> Task goal: Apart from the pictures, write out all the records exactly.

Records from a dataset:

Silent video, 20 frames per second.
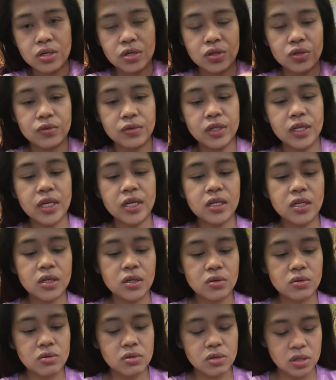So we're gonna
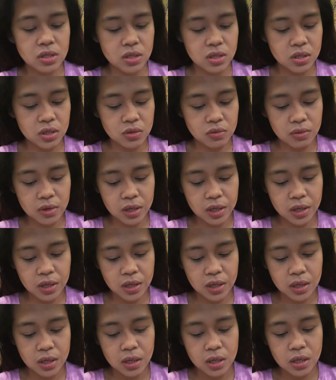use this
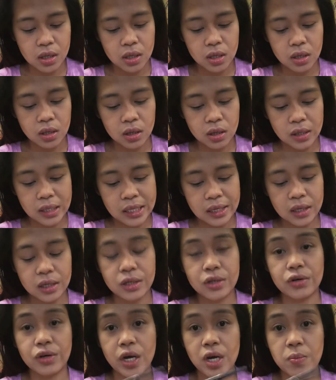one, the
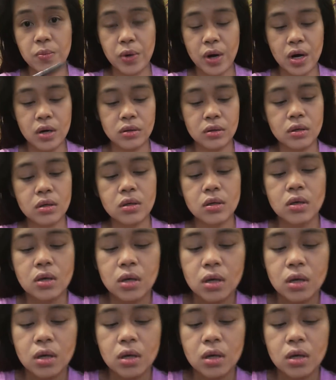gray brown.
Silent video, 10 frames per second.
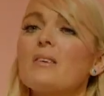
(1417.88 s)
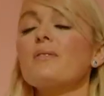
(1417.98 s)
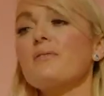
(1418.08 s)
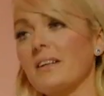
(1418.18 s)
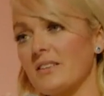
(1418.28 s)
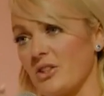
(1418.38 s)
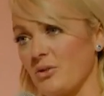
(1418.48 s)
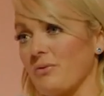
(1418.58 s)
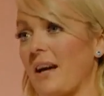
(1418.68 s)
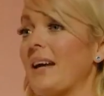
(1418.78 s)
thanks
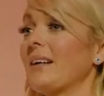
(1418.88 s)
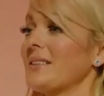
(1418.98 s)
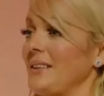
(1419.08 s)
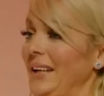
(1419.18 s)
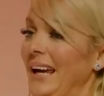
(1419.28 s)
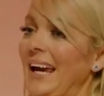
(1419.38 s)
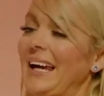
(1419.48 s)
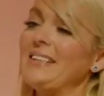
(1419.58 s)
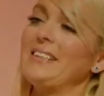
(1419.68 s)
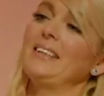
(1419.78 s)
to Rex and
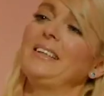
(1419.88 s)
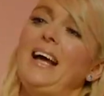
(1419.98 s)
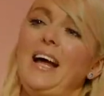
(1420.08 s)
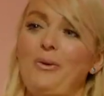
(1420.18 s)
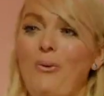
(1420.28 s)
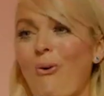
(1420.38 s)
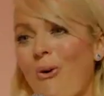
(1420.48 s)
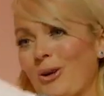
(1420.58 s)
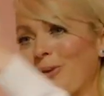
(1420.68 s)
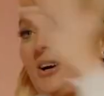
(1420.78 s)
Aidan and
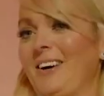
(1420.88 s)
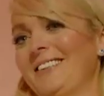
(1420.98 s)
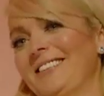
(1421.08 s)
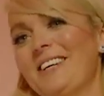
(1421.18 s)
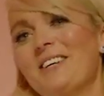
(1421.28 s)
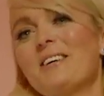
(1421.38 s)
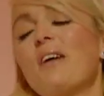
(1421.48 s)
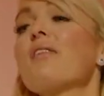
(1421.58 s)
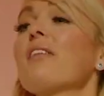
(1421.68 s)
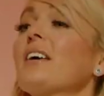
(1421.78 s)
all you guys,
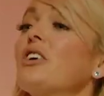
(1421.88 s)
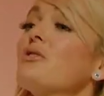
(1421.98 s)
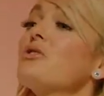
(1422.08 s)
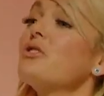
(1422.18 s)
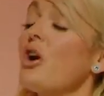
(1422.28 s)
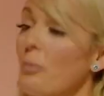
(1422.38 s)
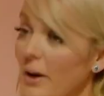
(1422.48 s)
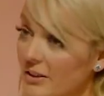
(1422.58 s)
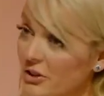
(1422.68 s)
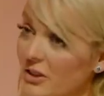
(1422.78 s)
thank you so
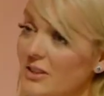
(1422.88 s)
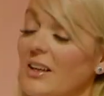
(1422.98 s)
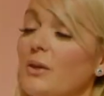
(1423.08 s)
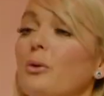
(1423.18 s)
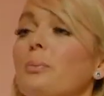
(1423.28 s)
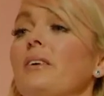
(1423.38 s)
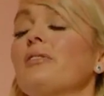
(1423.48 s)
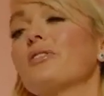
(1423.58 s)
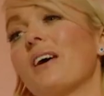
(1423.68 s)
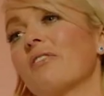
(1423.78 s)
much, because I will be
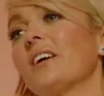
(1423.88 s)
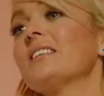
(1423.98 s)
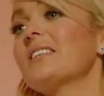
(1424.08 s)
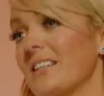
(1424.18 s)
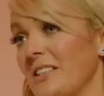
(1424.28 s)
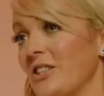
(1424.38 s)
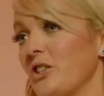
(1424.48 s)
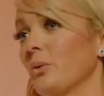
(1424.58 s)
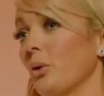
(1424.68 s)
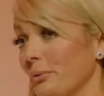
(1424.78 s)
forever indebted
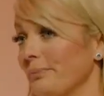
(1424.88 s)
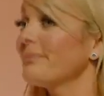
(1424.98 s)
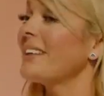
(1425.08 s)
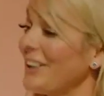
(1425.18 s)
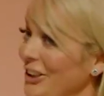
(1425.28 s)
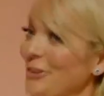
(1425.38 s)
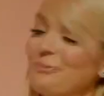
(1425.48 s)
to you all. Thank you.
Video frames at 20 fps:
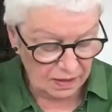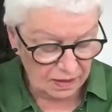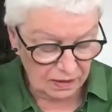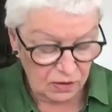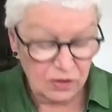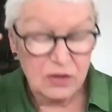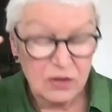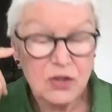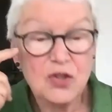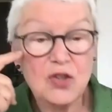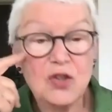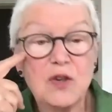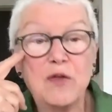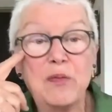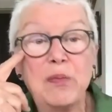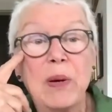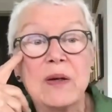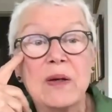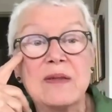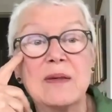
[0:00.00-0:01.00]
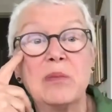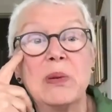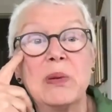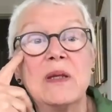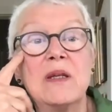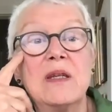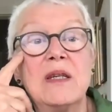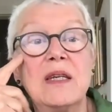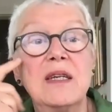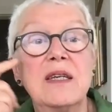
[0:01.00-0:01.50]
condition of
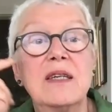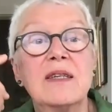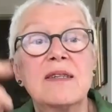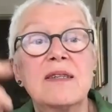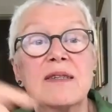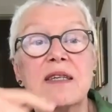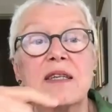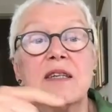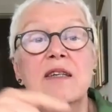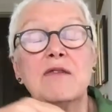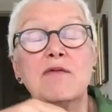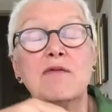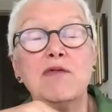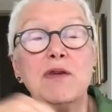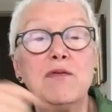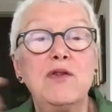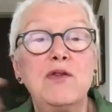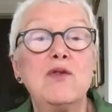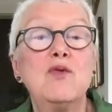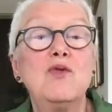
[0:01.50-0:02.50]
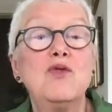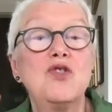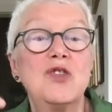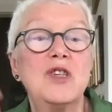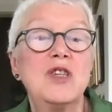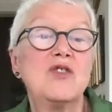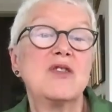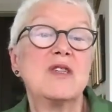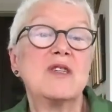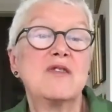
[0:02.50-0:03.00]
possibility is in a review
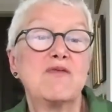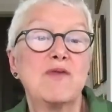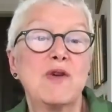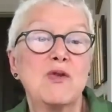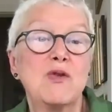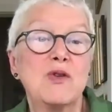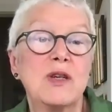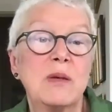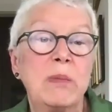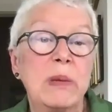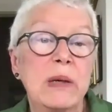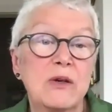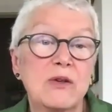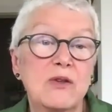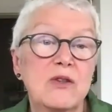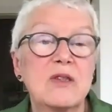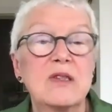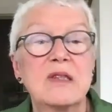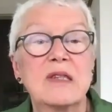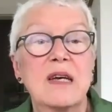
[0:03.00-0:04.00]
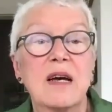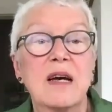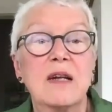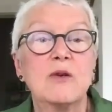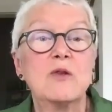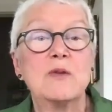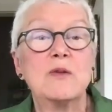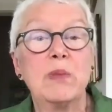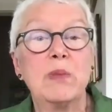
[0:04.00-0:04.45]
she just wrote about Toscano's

> Answer to the problem:
Silent video, 20 frames per second.
So we're gonna
use this
one, the
gray brown.
Silent video, 10 frames per second.
(1417.88 s)
(1417.98 s)
(1418.08 s)
(1418.18 s)
(1418.28 s)
(1418.38 s)
(1418.48 s)
(1418.58 s)
(1418.68 s)
(1418.78 s)
thanks
(1418.88 s)
(1418.98 s)
(1419.08 s)
(1419.18 s)
(1419.28 s)
(1419.38 s)
(1419.48 s)
(1419.58 s)
(1419.68 s)
(1419.78 s)
to Rex and
(1419.88 s)
(1419.98 s)
(1420.08 s)
(1420.18 s)
(1420.28 s)
(1420.38 s)
(1420.48 s)
(1420.58 s)
(1420.68 s)
(1420.78 s)
Aidan and
(1420.88 s)
(1420.98 s)
(1421.08 s)
(1421.18 s)
(1421.28 s)
(1421.38 s)
(1421.48 s)
(1421.58 s)
(1421.68 s)
(1421.78 s)
all you guys,
(1421.88 s)
(1421.98 s)
(1422.08 s)
(1422.18 s)
(1422.28 s)
(1422.38 s)
(1422.48 s)
(1422.58 s)
(1422.68 s)
(1422.78 s)
thank you so
(1422.88 s)
(1422.98 s)
(1423.08 s)
(1423.18 s)
(1423.28 s)
(1423.38 s)
(1423.48 s)
(1423.58 s)
(1423.68 s)
(1423.78 s)
much, because I will be
(1423.88 s)
(1423.98 s)
(1424.08 s)
(1424.18 s)
(1424.28 s)
(1424.38 s)
(1424.48 s)
(1424.58 s)
(1424.68 s)
(1424.78 s)
forever indebted
(1424.88 s)
(1424.98 s)
(1425.08 s)
(1425.18 s)
(1425.28 s)
(1425.38 s)
(1425.48 s)
to you all. Thank you.
Video frames at 20 fps:
[0:00.00-0:01.00]
[0:01.00-0:01.50]
condition of
[0:01.50-0:02.50]
[0:02.50-0:03.00]
possibility is in a review
[0:03.00-0:04.00]
[0:04.00-0:04.45]
she just wrote about Toscano's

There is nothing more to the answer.